### ABOUT THIS TASK
The answer should be the records below, word for word, with every image left out.

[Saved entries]
* * * * *
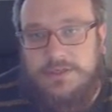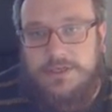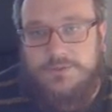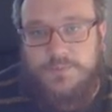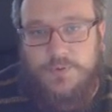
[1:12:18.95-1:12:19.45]

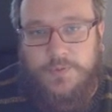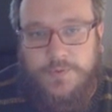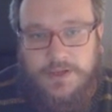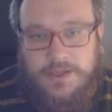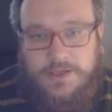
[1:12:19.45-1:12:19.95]
It's
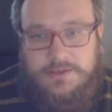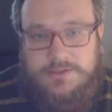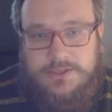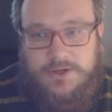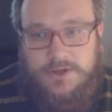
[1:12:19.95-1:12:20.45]
probably
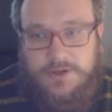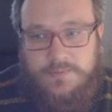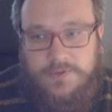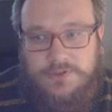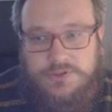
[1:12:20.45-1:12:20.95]

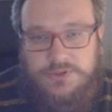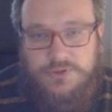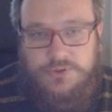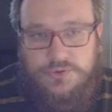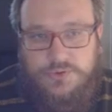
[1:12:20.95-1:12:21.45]
time
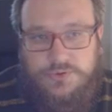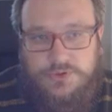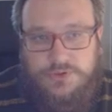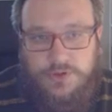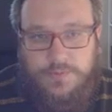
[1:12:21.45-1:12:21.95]
to
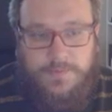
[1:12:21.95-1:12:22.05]
stop.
* * * * *
### RESULT OF THIS TASK
[1:12:18.95-1:12:19.45]

[1:12:19.45-1:12:19.95]
It's
[1:12:19.95-1:12:20.45]
probably
[1:12:20.45-1:12:20.95]

[1:12:20.95-1:12:21.45]
time
[1:12:21.45-1:12:21.95]
to
[1:12:21.95-1:12:22.05]
stop.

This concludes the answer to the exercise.